Critique on the Starchitect System

So the manifest I did had these doomsday machines in the foreground and the starchitects in the background.  It also had war zeppellins carpet-bombing the destroyed city with building bombs that ignore thier context.  Its kinda packed.

In case you can't read the text, it says, "The analogy is this: we are all singular gears in the starchitect machine.  The engine is the economy and it supplies power to the drivers, the starchitects.  When they hit the throttle, all the gears turn.  A single gear in revolt will not bring halt to the machine.  The choice is this: turn the machine or be turned by it.

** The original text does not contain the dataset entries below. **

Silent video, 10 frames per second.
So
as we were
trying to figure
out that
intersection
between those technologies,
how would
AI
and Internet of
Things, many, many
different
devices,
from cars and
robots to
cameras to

I guess what I am trying to say is.  If you think of the economics of architecture you have to look at demand first.  Who is the main buyer of things architectural.  The public, the flashy, gaudy, uneducated, blithe, irresponsible public.  The public likes a flashy skin, some exotic structure, and a leaky roof or floorplan that is sub-par.  The drivers don't care and are generating alot of the profit.  It seems that the people who are not going to buy the starchitect brand are the people who can't afford it or have some architectural backing. 

The starchitect system is set up so that they drive the machine.  What they do is "trendy architecture" and everyone wants thier own knock-off.  The gears, the other architects who don't want to make thier own knock-off are the gears in revolt.  They still turn but do not progress in the system.  The goal of the starchitect system is to be the star.  So you have the caste system, where you have the stars, the demi-stars, and good architects, the bad architects, and everyone else. 

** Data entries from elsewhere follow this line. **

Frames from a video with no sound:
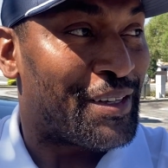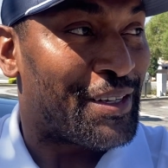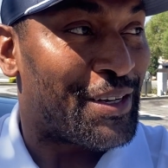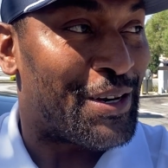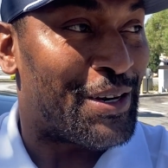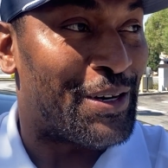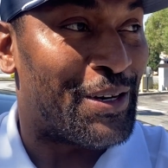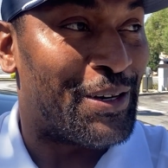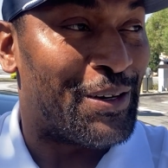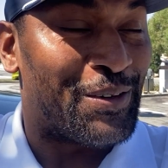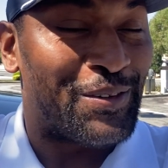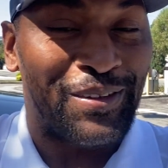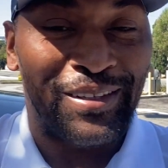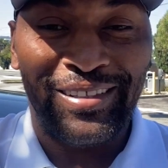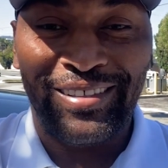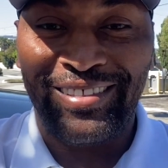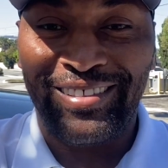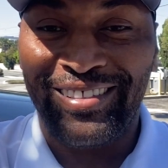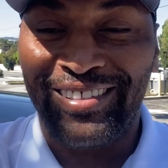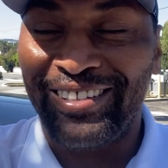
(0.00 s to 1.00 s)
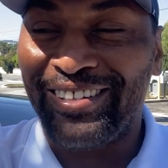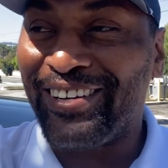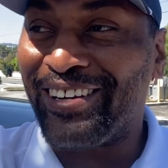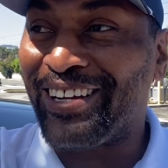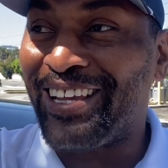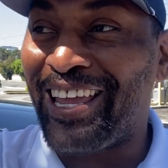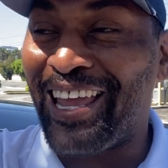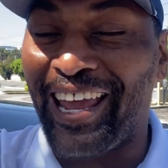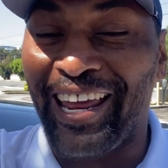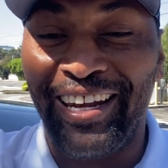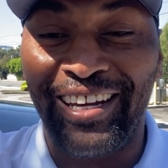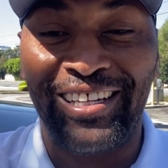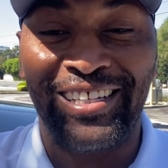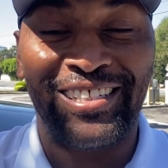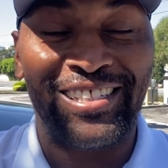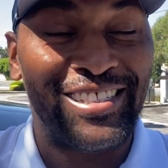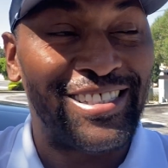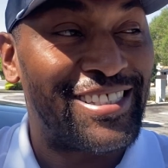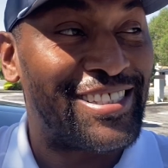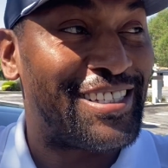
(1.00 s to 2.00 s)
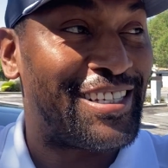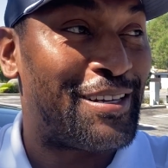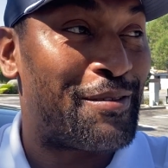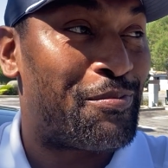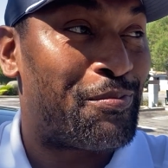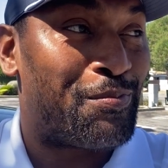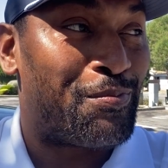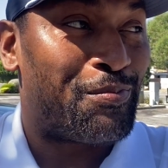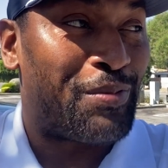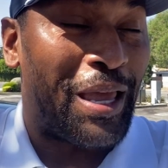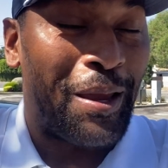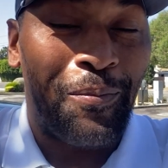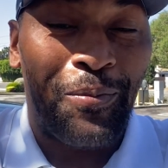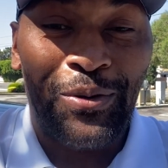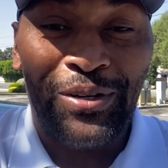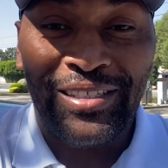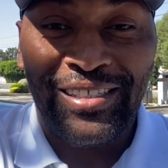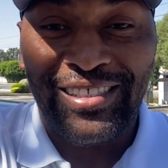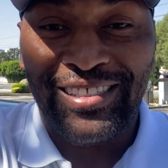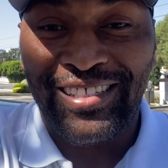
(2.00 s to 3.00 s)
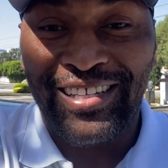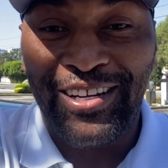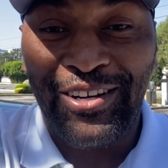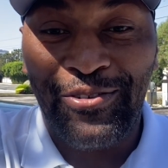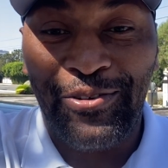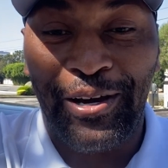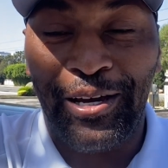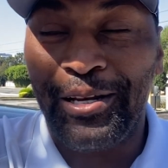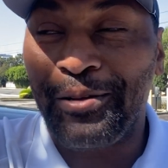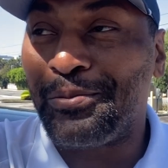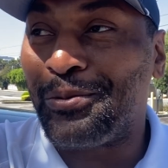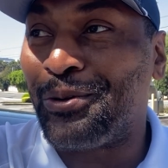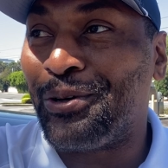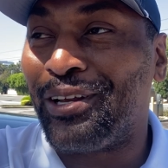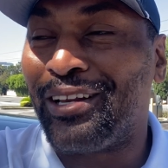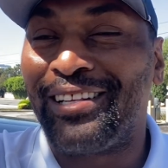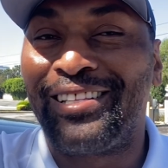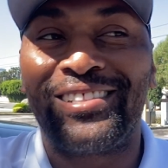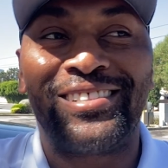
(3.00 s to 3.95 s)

you know, her candidacy papers. It's incredible.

The only way the machine would stop is if all the gears decided to make a gut-grinding halt all at once.  This will never happen.  Perhaps because some are delusional that this is a good  system and they hope to be on top one day.  Some don't know that there is a system.  Some know this is a crappy system and are simply comfortable.  Comfortability overwhelms responsibility in most cases.  We are happy with our meager paychecks right where they are. 

If, and this is a longshot.  If all the gears did revolt and we rebuked the stars.  Would the demi-stars siphon themselves into star-hood?  Or would something else happen?  Could there be an anonymous architecture.  Where the buildings stood by themselves, the people were paid behind closed doors and names and recognition were never thrown out into the public?